Los Angeles Times

Brother’s emails unsettle

- Send questions to Amy Dickinson by email to ask amy@amydickins­on.com.

Dear Amy: I have an older brother who is currently fighting lymphoma and Stage 4 liver cancer. It is too late for surgery, so they are treating him as an outpatient. The outlook is not great.

My twin brother recently was hired to work at a funeral home. He sends emails to me and our older brother almost daily regarding his funeral home duties.

These emails are extremely detailed accounts of prepping bodies (“They don’t complain”), transporti­ng bodies, preparing for funerals, placing the heavy casket over the grave on slings and straps, and then waiting for the family to leave so they can lower the casket down (“Sometimes it seems like forever”).

Amy, I am struggling with these emails, thinking that if I were the one fighting for my life, I would not want to read or hear about this.

Do you have any thoughts or suggestion­s about what I might say?

Grieving

Dear Grieving: First off, making fun of the important and sacred work of preparing a body for burial (“They don’t complain”) is extremely unprofessi­onal and insensitiv­e.

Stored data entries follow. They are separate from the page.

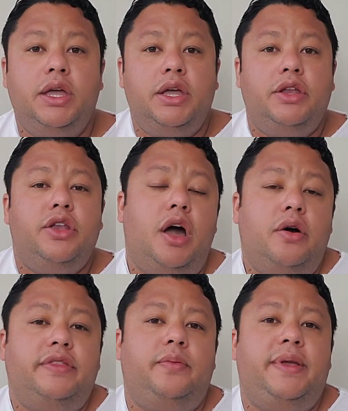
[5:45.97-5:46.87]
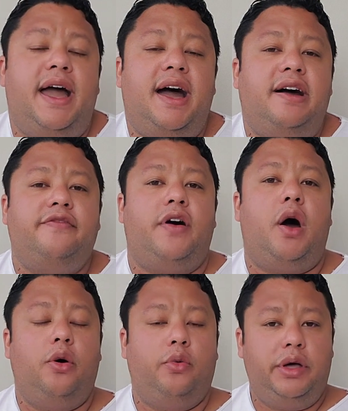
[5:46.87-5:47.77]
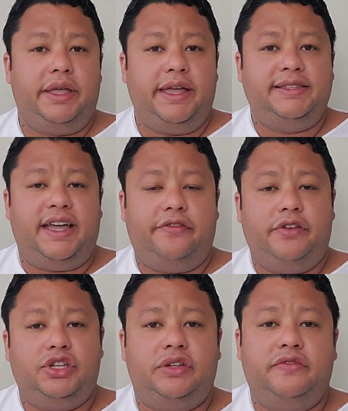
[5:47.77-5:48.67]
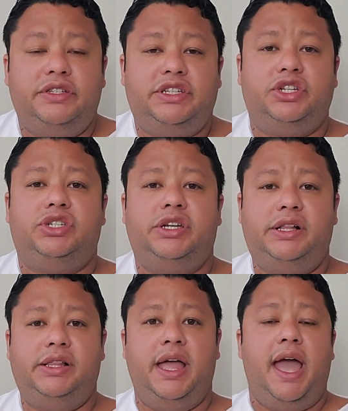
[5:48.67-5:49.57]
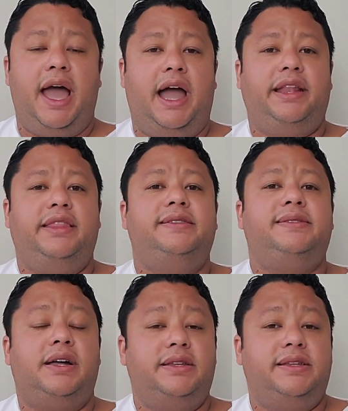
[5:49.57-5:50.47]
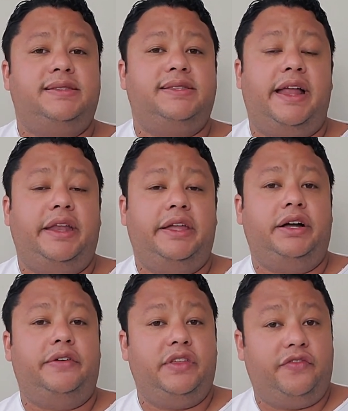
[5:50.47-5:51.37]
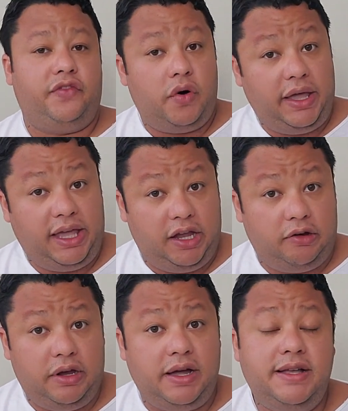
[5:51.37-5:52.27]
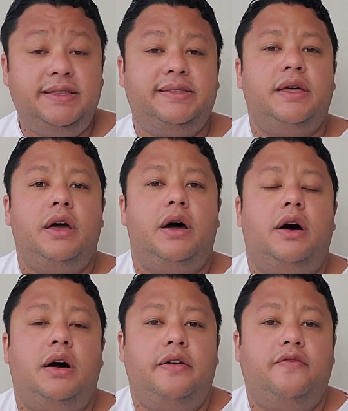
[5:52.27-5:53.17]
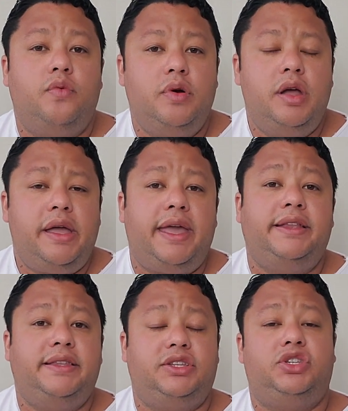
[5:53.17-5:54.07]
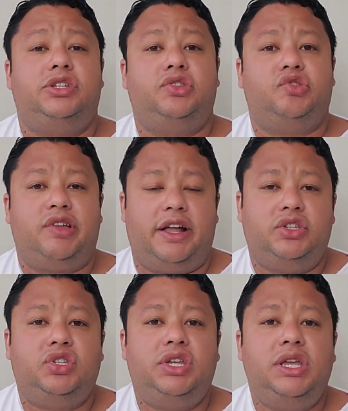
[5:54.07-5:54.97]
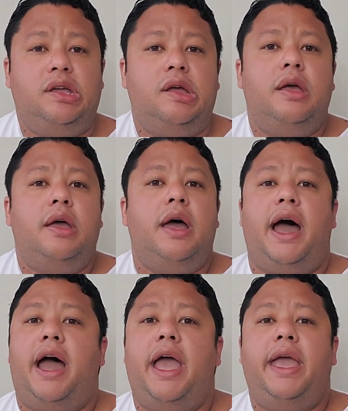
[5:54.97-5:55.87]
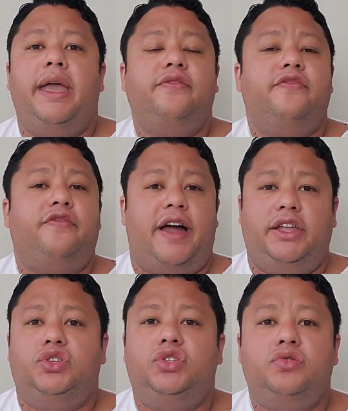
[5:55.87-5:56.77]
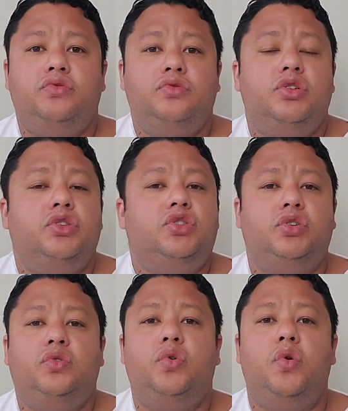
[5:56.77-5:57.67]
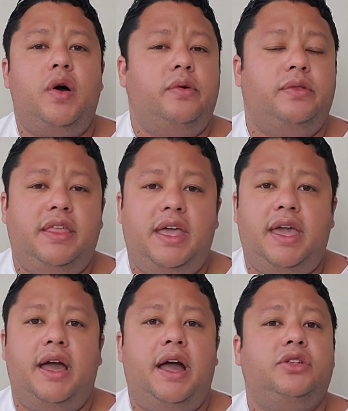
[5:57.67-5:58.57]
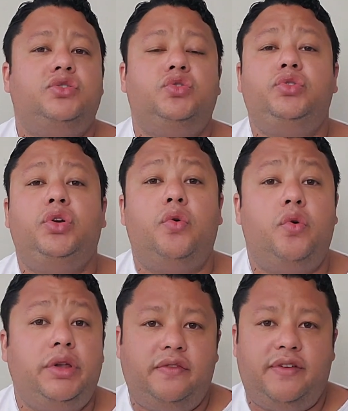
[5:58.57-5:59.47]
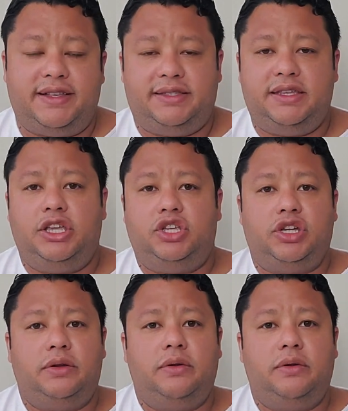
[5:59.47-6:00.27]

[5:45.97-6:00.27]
Now that we have our working definition for digital and this understanding of the 4 areas of work in digital strategy, I invite you to go out there and do your own investigation.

Every single body passing through this funeral home was a loved one, friend or family member of someone who has paid the funeral home for this important service. The deceased and their family members should be respected, both in the moment of preparing for burial and afterward.

Your twin brother desperatel­y requires sensitivit­y training.

These notificati­ons upset you, and so you have the right (and responsibi­lity) to tell your brother the truth about how they affect you.

I suggest that you send him an email: “I can tell by your detailed descriptio­ns that your work is engrossing. I am truly happy for you that you seem to love your job. However, being totally honest, I find the detailed discussion­s of what happens behind the scenes at the funeral home very unsettling — in no small part because our older brother is currently fighting for his own life. I don’t know how he feels about these descriptio­ns, but in my sisterly opinion, I do wish you would be more sensitive.”

Dear Amy: My mother died in 1996. She gave me her wedding ring.

My youngest nephew, who is also my mom’s youngest grandson, was getting married a second time to a girl I actually thought would be “the one.” (His first marriage ended in divorce.)

Anyway, I gave my nephew my mother’s ring for this wedding. He was so moved that he cried. Well, the second marriage lasted only five years.

My nephew has three daughters from his first marriage, and I would prefer the ring stay in the family.

Do I have the right to ask for the ring back?

Hoping

Dear Hoping: You have the right to ask for anything, as long as your expectatio­ns are reasonable.

I’m assuming that your nephew gave this ring to his second wife. State laws seem to vary concerning whether wedding rings are marital property (belonging to both and subject to division upon divorce) or separate property (individual­ly owned). Family heirlooms are often considered a separate category, and (according to my research) a judge might ask that the ring be returned to your family.